Peninsula health officials watch for new flu virus

FORKS — While it hasn’t hit the North Olympic Peninsula — or even the state — health officials here are keeping a watchful eye on a strain of influenza that caused the Hong Kong pandemic of 1968, the region’s public health officer told the Clallam County Board of Health last week.

Dr. Tom Locke, public health officer for Clallam and Jefferson counties, said the H3N2 swine flu is “something worth tracking real closely.”

“We actually ended up putting out some advisories for county fairs to be watching for a new form of swine flu,” Locke told the health board in a meeting in Forks on Tuesday.

“It’s in the same category of the last pandemic string. The H1N1 that caused a fortunately very mild pandemic in 2009 is in this category called triple assortment influenza viruses, where it’s a combination of swine, bird and human influenza viruses all mixed together, usually in pigs.”

Sick pigs can spread the airborne disease to humans, and right now the H3N2 strain is going “back and forth from pigs to humans,” Locke said.

“Where we get worried is when it’s a robust enough virus that it goes from pig to humans, and then human to human,” he said.

“So we were concerned about people at fairs.”

No illnesses have been reported from the Clallam or Jefferson county fairs last month.

Most of the recent cases have been reported in Indiana, Locke said.

The Hong Kong flu killed an estimated one million worldwide in 1968 and 1969.

“It caused a pandemic in 1968, and then sometime in the ’90s it went into the swine population,” Locke said.

“It’s been circulating and mutating, and if it gets better at person-to-person transmission then we have the makings of the next pandemic.”

“So we’re just in a monitoring mode on that right now, but no Washington cases.”

On a brighter note, Locke said the declared pertussis epidemic in Washington is finally winding down.

“We’re still seeing confirmed cases, but not at near the instances that we were earlier in the year,” he said.

“We continue to aggressively promote vaccination among adults and adolescents.”

Pertussis, or whooping cough, can make children and babies very sick and can be fatal in rare cases.

The state Department of Health reported 4,115 confirmed pertussis cases from Jan. 1 to Sept. 15, compared to 427 in the first 81/2 months of 2011.

The North Olympic Peninsula accounted for 51 of this year’s cases: 26 in Clallam County and 25 in Jefferson County, most of which happened last winter and spring.

State health officials have now confirmed that the Tdap pertussis vaccination doesn’t last as long as its predecessor.

About 75 percent of the children with confirmed whooping cough cases in Washington were fully vaccinated, but with a newer, lower-side-effect cellular vaccine, Locke said.

“We’re going to need to vaccinate these kids more frequently,” Locke said.

“And we would also welcome a better vaccine, a vaccine that has more staying power.

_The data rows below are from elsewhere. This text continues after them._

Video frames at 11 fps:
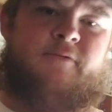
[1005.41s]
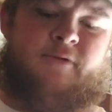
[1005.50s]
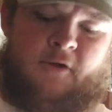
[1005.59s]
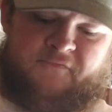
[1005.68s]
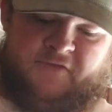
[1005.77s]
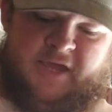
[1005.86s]

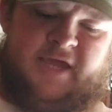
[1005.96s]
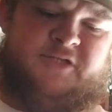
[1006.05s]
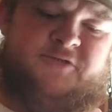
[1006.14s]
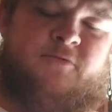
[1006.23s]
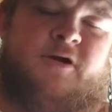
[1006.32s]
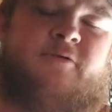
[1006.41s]
Off the edge
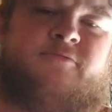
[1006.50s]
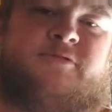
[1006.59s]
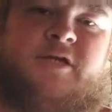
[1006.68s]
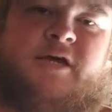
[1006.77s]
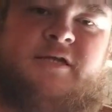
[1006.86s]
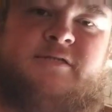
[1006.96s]
where it was
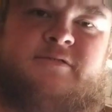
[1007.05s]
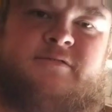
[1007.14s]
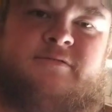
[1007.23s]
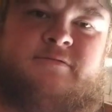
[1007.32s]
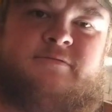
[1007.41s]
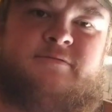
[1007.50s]
cut,
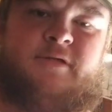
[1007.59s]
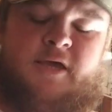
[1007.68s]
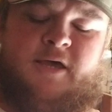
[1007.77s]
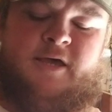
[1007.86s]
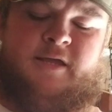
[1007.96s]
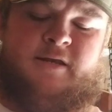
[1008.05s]

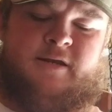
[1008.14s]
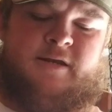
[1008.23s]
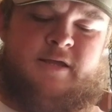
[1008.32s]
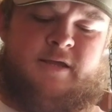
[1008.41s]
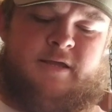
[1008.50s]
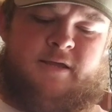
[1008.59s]

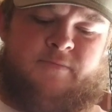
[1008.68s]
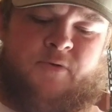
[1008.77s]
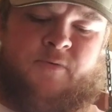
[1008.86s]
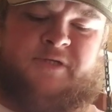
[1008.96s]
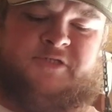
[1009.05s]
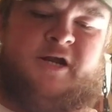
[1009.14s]

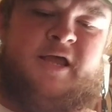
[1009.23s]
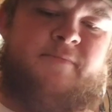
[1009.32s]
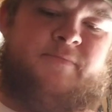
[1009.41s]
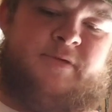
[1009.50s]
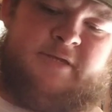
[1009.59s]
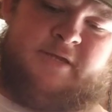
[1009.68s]
put my
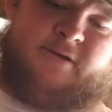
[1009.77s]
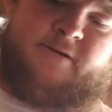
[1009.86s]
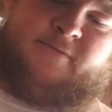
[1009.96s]
trap, and then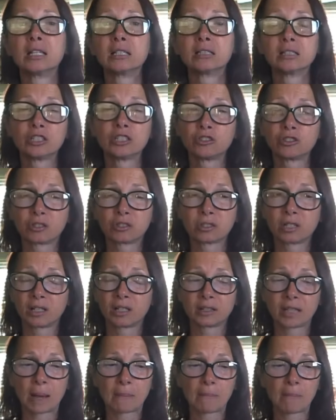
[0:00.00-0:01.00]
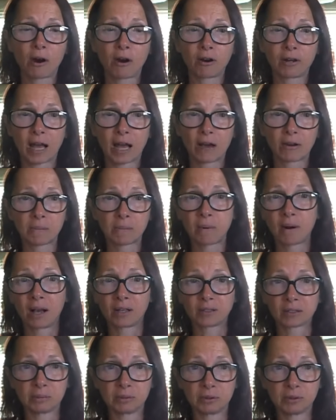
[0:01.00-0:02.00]
let's just cut that part out if
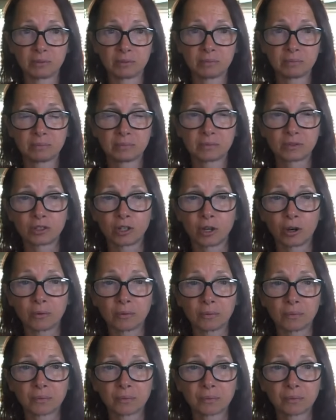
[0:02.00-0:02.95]
possible so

Having to do more frequent vaccinations is a costly and unpopular sort of strategy.”

Locke also addressed the West Nile virus in a briefing on communicable diseases.

Although Washington had just “a couple cases” of West Nile this year, the mosquito-borne virus was prevalent in the South.

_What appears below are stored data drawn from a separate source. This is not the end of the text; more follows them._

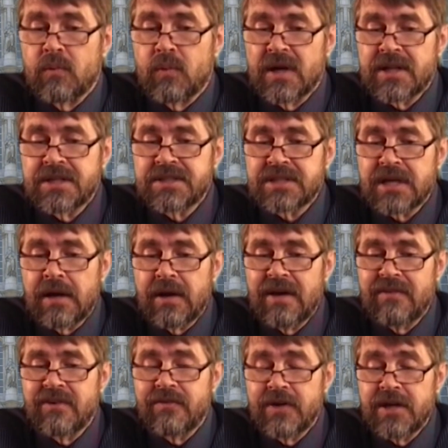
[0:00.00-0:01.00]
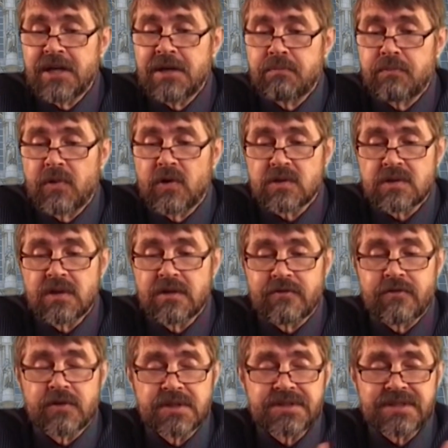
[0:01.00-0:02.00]
What is, however, very important
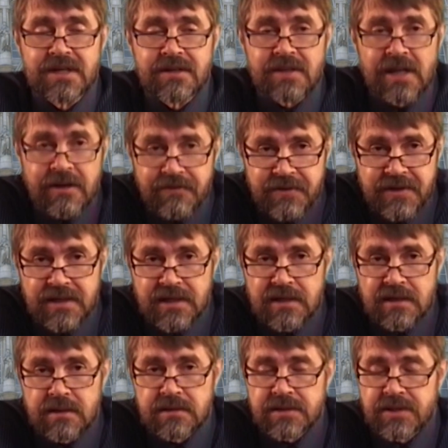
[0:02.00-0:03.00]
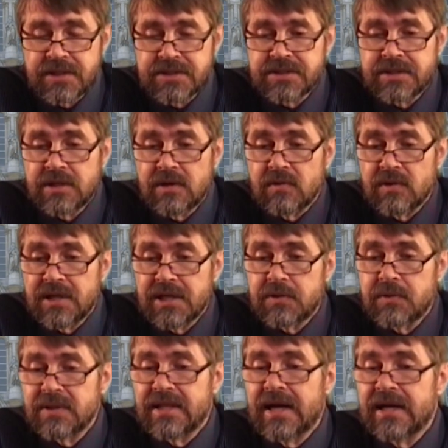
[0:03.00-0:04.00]
for the South African trustee or
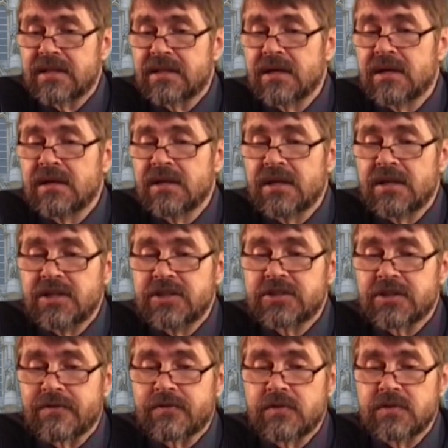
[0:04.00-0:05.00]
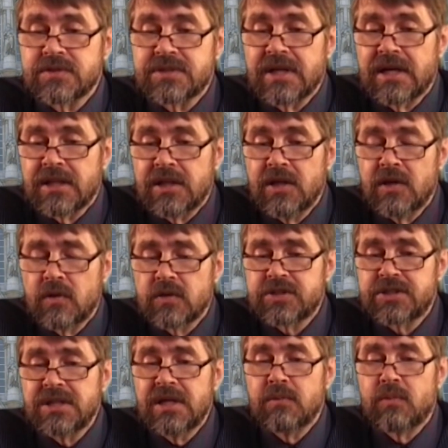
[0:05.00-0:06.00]
liquidator is, of course, that he or
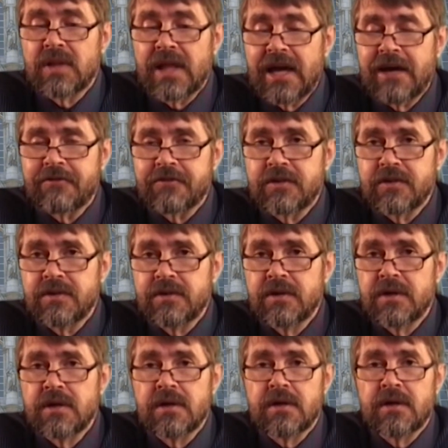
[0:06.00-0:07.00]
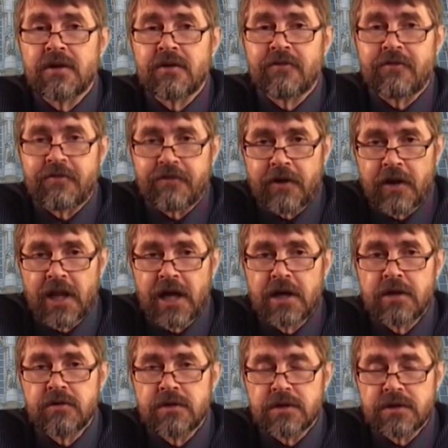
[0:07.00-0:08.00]
she will have to
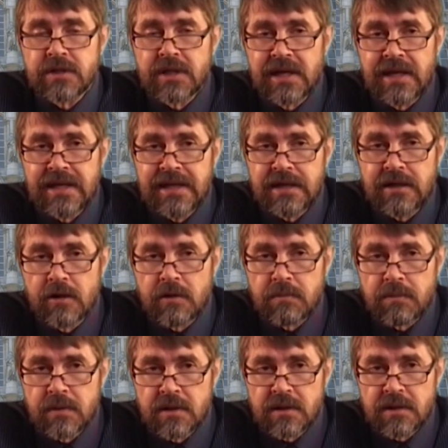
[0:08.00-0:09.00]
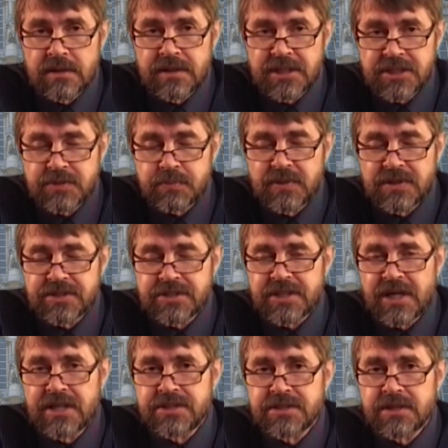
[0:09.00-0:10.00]
follow the legal
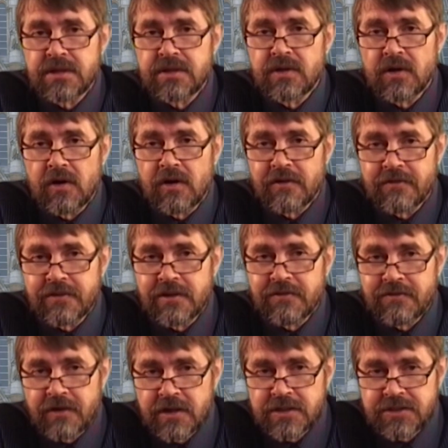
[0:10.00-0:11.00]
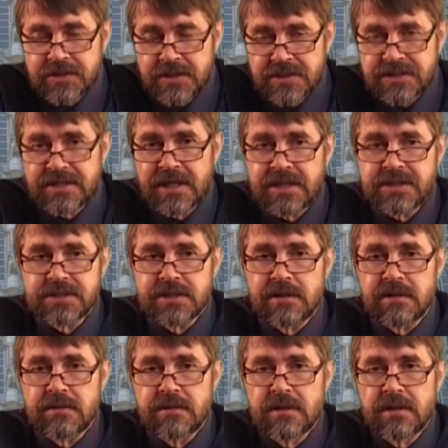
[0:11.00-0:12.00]
dispensation of the foreign jurisdiction.
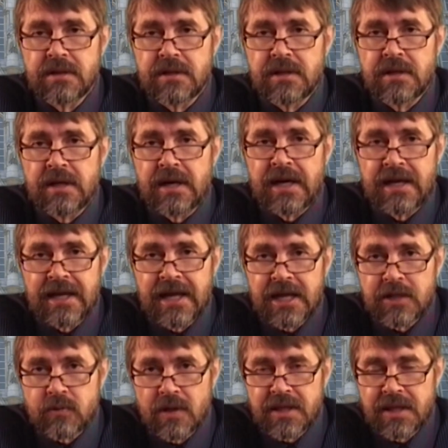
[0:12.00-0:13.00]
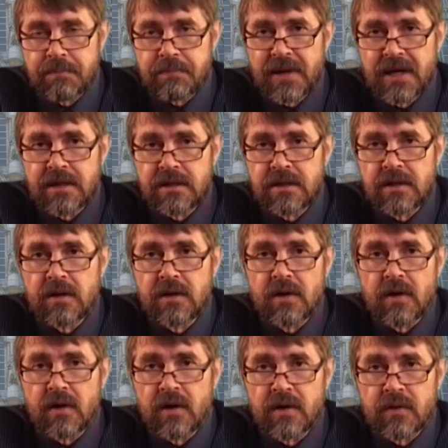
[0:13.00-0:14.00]
And that will depend
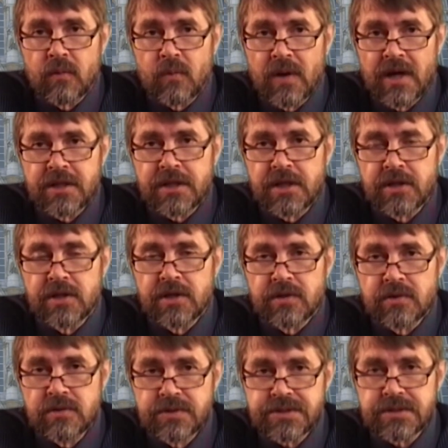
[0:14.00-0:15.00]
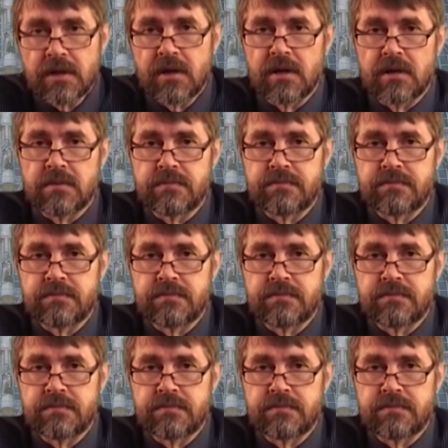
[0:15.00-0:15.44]
on what the rules are.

“We thought West Nile was sort of yesterday’s news, but it turns out this is the worst year ever in the United States for West Nile, especially in Texas,” Locke said.

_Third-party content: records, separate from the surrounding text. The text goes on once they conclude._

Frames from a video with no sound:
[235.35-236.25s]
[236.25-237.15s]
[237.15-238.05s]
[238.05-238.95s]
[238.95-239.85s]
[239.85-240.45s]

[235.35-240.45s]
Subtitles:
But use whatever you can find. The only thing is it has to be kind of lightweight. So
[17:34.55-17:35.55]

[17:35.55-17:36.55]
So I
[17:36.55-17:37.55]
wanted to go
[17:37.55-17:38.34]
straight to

“There’s been almost 2,000 confirmed reported cases of human West Nile infection, and this is the tip of the iceberg, remembering that 80 percent of people with West Nile infection don’t have any symptoms, don’t even know they’re sick.”

About one of every 150 West Nile cases leads to a severe disease that causes permanent brain damage and a polio-like syndrome.

State health officials monitor mosquito pools and look for West Nile in horses.

“But we simply don’t know if it’s ever going to be a problem in this state,” Locke said.